Ah, well, we needn't worry too much about Bloom's bad behavior. Vengeance is mine, saith the Lord, and the universe has already seen to it that Bloom is receiving the due penalty for his sins of intellect and motive -- he has, for twenty years now, been condemned to Hell. Which is to say, Iowa.
UPDATE: As Anonymous pointed out in a comment, Bloom, despite being a "professor," has only a B.A. I have therefore removed the "Dr." from in front of his name throughout the post. Also I think the dog was a Labrador and not a golden retriever; so I fixed that too.
Several of Bloom's colleagues at the University of Iowa have published a co-signed opinion piece that makes clear their disdain for the "journalism" he practices, including this rather deadly paragraph:
...[W]e have a profound and professional disagreement with Bloom concerning the practice of “good journalism.” We do not believe, as he does, that good journalism entails scathing attacks on powerless people, nor do we endorse any work riddled with inaccuracies and factual errors and based on sweeping generalizations and superficial stereotypes.
And Ken Fuson pretends to take Bloom's piece as a hilarious parody that was never meant to be taken seriously here.
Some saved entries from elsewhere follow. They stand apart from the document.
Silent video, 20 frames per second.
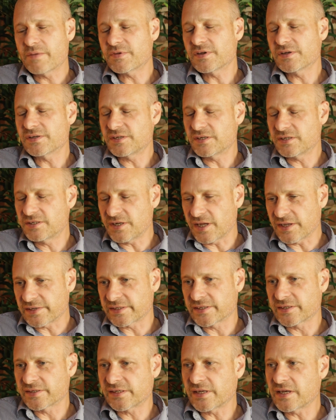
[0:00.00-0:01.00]
going to suggest
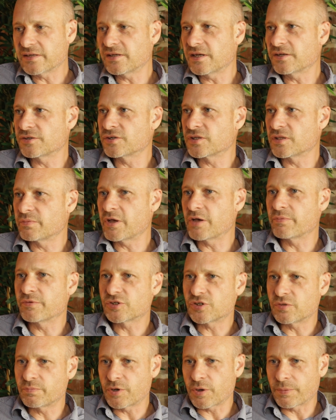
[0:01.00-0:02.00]
an estate agent at the moment
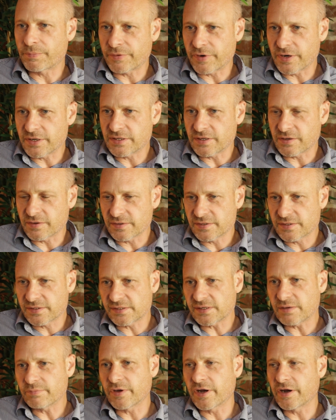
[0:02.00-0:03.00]
should be operating on
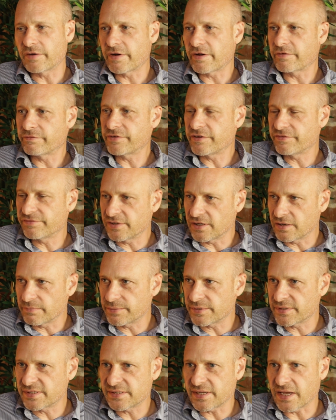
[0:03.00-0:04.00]
somewhere around
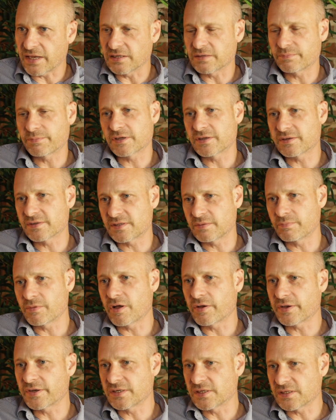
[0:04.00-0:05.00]
15% because the
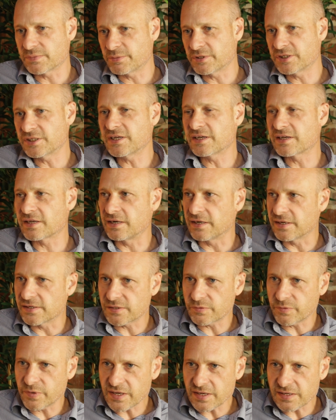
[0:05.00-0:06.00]
market is particularly
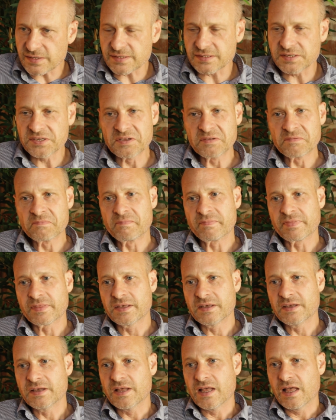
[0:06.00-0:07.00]
squeezed.
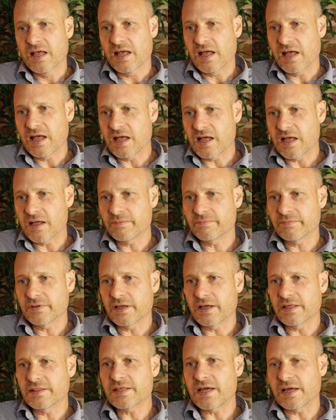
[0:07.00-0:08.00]

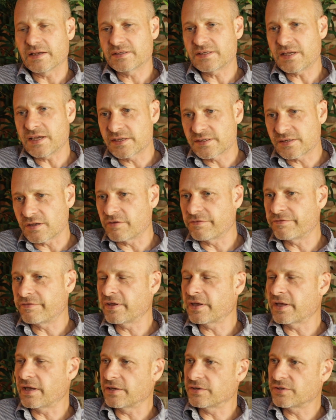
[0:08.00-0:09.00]
And that takes our
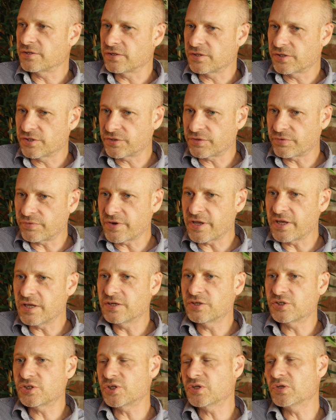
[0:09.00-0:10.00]
figure to
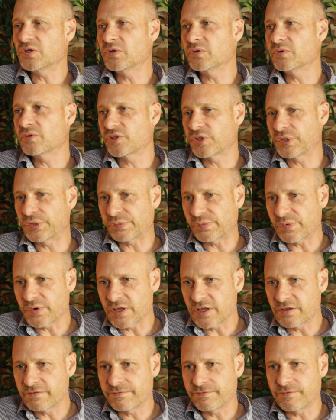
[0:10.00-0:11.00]

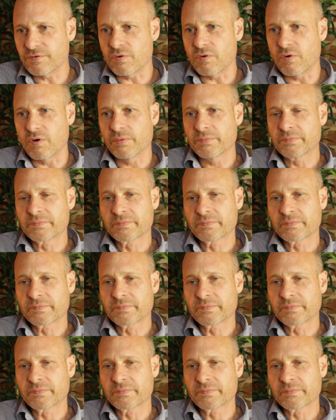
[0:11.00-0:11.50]
3,234.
It's worth reading the whole thing, but I especially liked his list of ten things Fuson himself (a native Iowan) learned from Bloom's piece, beginning with:
1. All Iowa men wear hats (Note to self: Get a hat).I also liked this one:
7. When driving “ostentatious” Ford F-150 pickups to the nearest tractor pull or demolition derby on date night, Iowans will often allow other motorists to merge ahead of them.